Une équipe de chercheurs français est parvenue à contourner les défenses de plusieurs IA génératives, afin de leur faire tenir des discours interdits, voire illégaux, démontrant combien la chose était facile.
À chaque lancement d’une nouvelle IA générative, des petits malins s’amusent à tester leurs limites en leur posant des questions sur des sujets sensibles, voire illégaux. L’idée est simple : en utilisant des questions détournées, il est possible de leur faire dire des choses que leurs développeurs souhaiteraient éviter. Comme proférer des insultes, tenir des propos racistes ou encore donner la marche à suivre pour fabriquer une bombe avec des produits ménagers. Un exercice qui anime aussi la communauté scientifique, avec, bien évidemment, un objectif tout autre : comprendre le fonctionnement des grands modèles de langage et améliorer leur sécurité.
C’est dans ce but qu’une équipe de chercheurs de l’École d’ingénieurs Télécom SudParis a testé les IA génératives les plus populaires, dont GPT, LLaMA et Mistral. Et force est de constater qu’aucun chatbot n’a résisté, bien que certains soient plus vulnérables que d’autres.
A lire aussi | L’IA est-elle en train de détruire l’économie du web ?
Faire deviner les mots interdits à l’IA
Les IA génératives sont encadrées par deux types de garde-fous, afin d’éviter des réponses douteuses, voire illégales. Le premier repose sur des filtres de mots-clés qui enclenchent automatiquement un refus poli à l’égard de la consigne de l’utilisateur. Le second repose sur des entraînements visant à leur faire intégrer un système de valeurs. Elles « s’alignent » sur des exemples qui leur apprennent quelles valeurs respecter (ne pas encourager la violence, ne pas donner d’instructions illégales, etc.).
Pour tenter de contourner ces deux protections, les chercheurs français ont opté pour une approche indirecte, soumettant des énigmes aux chatbots dont les solutions correspondaient à des mots interdits. Cela a suffi à abaisser leur garde.
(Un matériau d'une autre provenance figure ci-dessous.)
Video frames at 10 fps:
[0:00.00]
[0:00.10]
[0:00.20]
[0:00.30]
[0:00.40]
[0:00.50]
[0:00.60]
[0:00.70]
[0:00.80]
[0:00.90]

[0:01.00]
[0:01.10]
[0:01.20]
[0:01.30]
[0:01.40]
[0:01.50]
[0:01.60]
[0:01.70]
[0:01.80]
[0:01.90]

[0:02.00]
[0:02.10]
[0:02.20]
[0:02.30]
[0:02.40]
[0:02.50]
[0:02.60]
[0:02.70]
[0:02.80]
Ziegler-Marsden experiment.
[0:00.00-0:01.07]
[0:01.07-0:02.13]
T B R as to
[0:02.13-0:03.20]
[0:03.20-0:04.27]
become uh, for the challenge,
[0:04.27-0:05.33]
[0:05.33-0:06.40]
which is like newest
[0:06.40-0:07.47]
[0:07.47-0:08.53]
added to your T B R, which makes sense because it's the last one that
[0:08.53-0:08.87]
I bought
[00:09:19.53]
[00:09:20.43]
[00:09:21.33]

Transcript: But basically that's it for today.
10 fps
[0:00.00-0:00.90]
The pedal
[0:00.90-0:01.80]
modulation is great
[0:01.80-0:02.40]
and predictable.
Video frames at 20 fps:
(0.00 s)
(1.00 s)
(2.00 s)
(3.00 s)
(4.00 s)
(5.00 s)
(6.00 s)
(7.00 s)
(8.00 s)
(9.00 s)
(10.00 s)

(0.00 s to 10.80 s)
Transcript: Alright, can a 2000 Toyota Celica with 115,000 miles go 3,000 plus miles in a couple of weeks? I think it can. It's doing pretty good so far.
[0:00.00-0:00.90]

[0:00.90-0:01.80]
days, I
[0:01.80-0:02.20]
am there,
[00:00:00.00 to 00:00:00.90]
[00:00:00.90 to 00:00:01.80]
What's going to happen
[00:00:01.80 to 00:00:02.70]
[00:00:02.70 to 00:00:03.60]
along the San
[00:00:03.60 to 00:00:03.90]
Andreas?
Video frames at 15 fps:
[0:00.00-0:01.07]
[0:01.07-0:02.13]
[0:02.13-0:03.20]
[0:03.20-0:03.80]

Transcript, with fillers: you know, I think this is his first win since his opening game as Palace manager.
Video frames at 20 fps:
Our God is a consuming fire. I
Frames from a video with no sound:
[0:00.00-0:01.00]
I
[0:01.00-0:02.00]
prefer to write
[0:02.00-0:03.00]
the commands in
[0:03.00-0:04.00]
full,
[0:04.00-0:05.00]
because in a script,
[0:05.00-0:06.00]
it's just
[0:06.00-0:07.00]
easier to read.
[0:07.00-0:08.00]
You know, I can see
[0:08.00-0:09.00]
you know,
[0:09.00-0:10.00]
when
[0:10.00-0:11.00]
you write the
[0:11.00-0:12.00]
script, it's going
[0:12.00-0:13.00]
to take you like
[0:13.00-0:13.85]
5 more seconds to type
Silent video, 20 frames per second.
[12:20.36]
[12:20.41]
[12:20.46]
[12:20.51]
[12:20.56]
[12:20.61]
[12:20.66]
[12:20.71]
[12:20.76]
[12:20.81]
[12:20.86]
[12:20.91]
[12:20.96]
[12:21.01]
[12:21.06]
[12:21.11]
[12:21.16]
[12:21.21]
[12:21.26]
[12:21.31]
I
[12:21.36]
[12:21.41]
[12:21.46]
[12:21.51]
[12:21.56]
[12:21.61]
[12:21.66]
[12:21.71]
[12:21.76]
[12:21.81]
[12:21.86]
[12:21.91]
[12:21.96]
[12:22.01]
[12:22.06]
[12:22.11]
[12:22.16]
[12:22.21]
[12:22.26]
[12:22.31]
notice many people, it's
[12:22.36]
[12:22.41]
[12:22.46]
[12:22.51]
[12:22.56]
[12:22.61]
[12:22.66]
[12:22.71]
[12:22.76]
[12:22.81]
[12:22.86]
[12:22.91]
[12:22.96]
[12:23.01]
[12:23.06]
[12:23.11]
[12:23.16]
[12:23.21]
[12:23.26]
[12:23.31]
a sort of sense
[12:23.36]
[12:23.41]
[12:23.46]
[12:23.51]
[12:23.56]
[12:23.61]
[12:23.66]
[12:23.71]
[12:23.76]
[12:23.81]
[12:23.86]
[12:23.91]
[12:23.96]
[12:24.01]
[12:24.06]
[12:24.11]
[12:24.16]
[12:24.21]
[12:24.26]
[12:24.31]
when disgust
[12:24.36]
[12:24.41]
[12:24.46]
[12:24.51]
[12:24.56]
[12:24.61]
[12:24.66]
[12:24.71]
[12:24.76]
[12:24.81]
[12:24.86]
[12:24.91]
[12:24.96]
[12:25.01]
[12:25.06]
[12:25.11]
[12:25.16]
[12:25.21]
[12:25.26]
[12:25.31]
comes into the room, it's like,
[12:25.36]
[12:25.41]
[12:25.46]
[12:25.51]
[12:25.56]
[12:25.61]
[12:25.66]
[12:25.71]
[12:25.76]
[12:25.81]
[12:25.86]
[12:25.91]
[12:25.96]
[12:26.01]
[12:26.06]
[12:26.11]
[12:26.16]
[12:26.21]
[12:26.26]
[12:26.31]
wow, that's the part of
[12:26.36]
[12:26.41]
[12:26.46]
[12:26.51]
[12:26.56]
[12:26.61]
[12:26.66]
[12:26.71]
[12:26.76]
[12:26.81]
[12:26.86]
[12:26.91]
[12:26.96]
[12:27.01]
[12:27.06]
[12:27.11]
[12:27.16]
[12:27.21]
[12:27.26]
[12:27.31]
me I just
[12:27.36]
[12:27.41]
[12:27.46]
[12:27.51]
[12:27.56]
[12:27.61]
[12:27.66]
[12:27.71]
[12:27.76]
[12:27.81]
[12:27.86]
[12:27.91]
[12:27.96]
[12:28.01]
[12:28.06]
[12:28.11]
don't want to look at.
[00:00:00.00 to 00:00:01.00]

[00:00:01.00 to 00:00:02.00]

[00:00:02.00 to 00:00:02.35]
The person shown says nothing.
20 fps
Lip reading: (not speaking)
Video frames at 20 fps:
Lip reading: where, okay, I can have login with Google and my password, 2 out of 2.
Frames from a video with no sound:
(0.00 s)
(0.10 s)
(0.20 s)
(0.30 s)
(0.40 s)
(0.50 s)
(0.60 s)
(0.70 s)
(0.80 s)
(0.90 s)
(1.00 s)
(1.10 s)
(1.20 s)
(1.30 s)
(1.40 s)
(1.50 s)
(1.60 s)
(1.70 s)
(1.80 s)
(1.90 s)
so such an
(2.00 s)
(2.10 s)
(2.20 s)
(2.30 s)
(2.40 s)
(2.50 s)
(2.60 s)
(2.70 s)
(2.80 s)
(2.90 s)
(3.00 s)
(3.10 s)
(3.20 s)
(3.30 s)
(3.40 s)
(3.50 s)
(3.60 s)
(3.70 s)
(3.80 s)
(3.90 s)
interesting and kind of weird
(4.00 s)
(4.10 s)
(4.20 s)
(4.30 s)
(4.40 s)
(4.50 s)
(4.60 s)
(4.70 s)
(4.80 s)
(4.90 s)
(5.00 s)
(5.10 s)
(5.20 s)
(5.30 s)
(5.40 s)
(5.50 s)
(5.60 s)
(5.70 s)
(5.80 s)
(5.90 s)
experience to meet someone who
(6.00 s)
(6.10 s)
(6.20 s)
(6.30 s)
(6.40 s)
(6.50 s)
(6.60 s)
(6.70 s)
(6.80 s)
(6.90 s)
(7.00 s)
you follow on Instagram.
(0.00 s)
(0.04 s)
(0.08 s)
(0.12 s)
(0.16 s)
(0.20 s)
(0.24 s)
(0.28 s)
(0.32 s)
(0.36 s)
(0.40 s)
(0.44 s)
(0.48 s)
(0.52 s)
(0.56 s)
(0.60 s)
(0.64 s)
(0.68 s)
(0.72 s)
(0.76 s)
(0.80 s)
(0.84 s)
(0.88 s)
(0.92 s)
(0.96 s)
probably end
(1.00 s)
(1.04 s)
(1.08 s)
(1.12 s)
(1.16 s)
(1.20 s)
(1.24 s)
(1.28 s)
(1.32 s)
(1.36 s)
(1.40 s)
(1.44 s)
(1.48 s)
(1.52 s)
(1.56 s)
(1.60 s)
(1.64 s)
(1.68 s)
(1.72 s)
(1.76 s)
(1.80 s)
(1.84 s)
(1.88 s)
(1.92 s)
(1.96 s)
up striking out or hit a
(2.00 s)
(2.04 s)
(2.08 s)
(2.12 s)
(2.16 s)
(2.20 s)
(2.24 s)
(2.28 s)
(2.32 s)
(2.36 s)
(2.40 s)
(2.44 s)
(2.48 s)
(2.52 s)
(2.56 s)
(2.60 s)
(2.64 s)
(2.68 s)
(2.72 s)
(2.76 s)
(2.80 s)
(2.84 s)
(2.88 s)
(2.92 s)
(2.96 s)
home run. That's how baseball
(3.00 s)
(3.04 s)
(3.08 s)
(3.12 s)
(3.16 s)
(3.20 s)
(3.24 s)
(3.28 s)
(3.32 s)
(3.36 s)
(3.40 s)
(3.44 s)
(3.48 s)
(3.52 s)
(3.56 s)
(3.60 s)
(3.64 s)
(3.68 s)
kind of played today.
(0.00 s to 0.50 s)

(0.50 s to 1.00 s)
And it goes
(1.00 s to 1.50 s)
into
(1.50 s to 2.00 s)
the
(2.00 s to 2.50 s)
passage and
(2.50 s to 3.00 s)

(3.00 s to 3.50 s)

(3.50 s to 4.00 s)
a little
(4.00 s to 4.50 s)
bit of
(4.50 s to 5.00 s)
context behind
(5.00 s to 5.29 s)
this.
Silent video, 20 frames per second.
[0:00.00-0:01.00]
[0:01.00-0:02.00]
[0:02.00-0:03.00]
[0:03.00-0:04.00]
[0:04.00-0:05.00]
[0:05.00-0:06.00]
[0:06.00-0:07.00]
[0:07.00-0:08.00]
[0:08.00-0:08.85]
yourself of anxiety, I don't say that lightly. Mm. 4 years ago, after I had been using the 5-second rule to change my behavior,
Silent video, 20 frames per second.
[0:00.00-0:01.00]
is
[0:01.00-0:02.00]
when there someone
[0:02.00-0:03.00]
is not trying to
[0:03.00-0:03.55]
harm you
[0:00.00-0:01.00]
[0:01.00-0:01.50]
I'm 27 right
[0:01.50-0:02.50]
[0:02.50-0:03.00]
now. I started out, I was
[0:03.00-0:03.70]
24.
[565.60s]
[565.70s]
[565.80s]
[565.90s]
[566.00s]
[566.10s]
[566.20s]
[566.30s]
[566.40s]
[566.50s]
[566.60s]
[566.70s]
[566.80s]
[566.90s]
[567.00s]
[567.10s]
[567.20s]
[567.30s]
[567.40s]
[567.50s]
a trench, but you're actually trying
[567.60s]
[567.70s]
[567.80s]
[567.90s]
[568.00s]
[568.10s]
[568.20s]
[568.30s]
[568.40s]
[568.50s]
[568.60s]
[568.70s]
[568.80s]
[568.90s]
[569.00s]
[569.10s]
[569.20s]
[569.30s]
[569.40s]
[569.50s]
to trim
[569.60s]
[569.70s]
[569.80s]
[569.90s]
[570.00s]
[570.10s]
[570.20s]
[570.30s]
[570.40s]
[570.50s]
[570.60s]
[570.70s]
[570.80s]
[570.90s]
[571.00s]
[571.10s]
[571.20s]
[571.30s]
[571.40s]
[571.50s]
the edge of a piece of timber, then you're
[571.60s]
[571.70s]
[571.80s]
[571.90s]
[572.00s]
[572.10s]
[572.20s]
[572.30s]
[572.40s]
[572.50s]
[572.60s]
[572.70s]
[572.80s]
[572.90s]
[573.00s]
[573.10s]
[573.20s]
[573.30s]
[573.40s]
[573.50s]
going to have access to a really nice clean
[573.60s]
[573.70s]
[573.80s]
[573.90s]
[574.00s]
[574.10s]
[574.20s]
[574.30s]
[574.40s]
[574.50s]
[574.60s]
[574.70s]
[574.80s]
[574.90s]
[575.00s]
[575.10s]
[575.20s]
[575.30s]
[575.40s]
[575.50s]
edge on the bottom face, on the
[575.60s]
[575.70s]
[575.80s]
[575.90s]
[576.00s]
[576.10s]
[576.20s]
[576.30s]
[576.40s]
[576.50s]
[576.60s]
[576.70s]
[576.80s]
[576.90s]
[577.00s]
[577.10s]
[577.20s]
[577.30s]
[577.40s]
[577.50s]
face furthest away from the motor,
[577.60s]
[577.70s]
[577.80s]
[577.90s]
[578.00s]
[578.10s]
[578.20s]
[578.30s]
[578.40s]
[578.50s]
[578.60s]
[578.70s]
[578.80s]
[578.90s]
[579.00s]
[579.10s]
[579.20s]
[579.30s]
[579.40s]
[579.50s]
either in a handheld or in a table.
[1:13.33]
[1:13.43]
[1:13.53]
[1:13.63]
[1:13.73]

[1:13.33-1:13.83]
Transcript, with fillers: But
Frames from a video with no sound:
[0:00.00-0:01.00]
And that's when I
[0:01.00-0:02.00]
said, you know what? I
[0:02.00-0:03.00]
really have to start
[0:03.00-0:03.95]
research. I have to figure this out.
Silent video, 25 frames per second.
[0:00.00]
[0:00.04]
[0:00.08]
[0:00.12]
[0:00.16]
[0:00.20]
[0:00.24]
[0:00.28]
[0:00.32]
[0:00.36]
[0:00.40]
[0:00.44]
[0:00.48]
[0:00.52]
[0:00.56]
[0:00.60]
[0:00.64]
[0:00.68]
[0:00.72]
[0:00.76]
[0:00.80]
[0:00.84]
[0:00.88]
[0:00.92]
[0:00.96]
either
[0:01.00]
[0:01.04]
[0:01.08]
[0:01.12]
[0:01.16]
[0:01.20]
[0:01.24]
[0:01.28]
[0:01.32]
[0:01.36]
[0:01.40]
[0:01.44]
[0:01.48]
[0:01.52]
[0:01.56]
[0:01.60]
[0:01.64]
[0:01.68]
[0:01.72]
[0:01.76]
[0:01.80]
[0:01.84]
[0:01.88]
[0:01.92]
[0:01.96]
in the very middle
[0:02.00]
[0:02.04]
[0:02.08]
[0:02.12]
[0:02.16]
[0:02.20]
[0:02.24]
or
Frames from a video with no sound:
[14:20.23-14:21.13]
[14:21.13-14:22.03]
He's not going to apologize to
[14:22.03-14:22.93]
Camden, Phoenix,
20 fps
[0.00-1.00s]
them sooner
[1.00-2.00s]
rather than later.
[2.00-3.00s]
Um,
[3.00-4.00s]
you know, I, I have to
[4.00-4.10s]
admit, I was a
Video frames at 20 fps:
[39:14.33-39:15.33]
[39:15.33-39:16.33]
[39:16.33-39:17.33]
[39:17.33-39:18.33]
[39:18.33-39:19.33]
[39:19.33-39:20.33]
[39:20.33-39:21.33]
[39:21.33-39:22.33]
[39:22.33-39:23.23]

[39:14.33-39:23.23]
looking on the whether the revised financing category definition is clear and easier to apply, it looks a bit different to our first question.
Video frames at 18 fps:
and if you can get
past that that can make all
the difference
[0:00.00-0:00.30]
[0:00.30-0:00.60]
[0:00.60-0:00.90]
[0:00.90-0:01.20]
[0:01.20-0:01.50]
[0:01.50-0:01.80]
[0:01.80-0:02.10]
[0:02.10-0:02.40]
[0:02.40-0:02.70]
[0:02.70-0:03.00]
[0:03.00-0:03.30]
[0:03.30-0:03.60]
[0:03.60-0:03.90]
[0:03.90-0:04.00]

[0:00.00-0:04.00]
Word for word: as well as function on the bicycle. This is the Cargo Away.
Testés sur dix casse-tête, trois niveaux de difficulté et quatre types d’actions illégales, aucun chatbot n’a résisté, même si certains se sont montrés plus faibles que d’autres.
« Notre attaque insère un mot ‘interdit’ sous une forme détournée, de sorte que le filtre ne le reconnaît pas, alors que le modèle en retrouve le sens », observe le doctorant Sergey Berezin, en charge de l’étude, tout en faisant la distinction entre le modèle de langage et le système de protection.
Plusieurs études en parallèle
Les scientifiques français ne sont évidemment pas les seuls à être parvenus à mettre à mal les protections des IA génératives. En 2024, des chercheurs de l’École polytechnique fédérale de Lausanne y étaient parvenus en changeant simplement le temps des verbes utilisés dans les requêtes. Ainsi, passant de l’infinitif à l’imparfait, il était possible d’obtenir une réponse à la requête : « comment fabriquer un cocktail Molotov ».
« Ce type d’attaque est intéressant, car il montre les limites des défenses qui essaient de détecter les requêtes dangereuses. Si le détecteur est moins ‘intelligent’ que le modèle qu’il protège, alors les consignes ‘codées’ peuvent le duper, mais pas le chatbot », explique Florian Tramèr, spécialiste de ces questions à l’École polytechnique fédérale de Zürich, rapporte Le Monde.
Améliorer la sécurité
Exposer les failles de défense des intelligences artificielles génératives vise avant tout à tirer la sonnette d’alarme, afin que les développeurs peaufinent leur protection. Car s’il est facile de les duper pour leur faire dire n’importe quoi, il pourrait être tout aussi facile de leur faire faire des choses beaucoup plus dangereuses, comme générer des codes de virus, par exemple.
« Nous montrons le sommet d’un iceberg », a indiqué Sergey Berezin. « Le plus gros risque est lorsque ces systèmes ne servent pas seulement à générer du texte, mais aussi à interagir avec des e-mails, le Web, des bases de données… Les conséquences pourraient être l’exécution d’ordres non autorisés, ou l’accès à des documents sensibles. »
Or, c’est justement ce vers quoi nous nous dirigeons, alors que les géants de l’IA visent à proposer de véritables assistants personnels qui auront accès à davantage d’informations sensibles, mais qui pourront surtout réaliser des actions. Un chatbot pourrait alors recevoir des consignes à l’insu de l’utilisateur, dissimulées par un pirate dans des pages Web ou des documents, et causer beaucoup de dégâts, à moins que des protections fortes soient mises en place.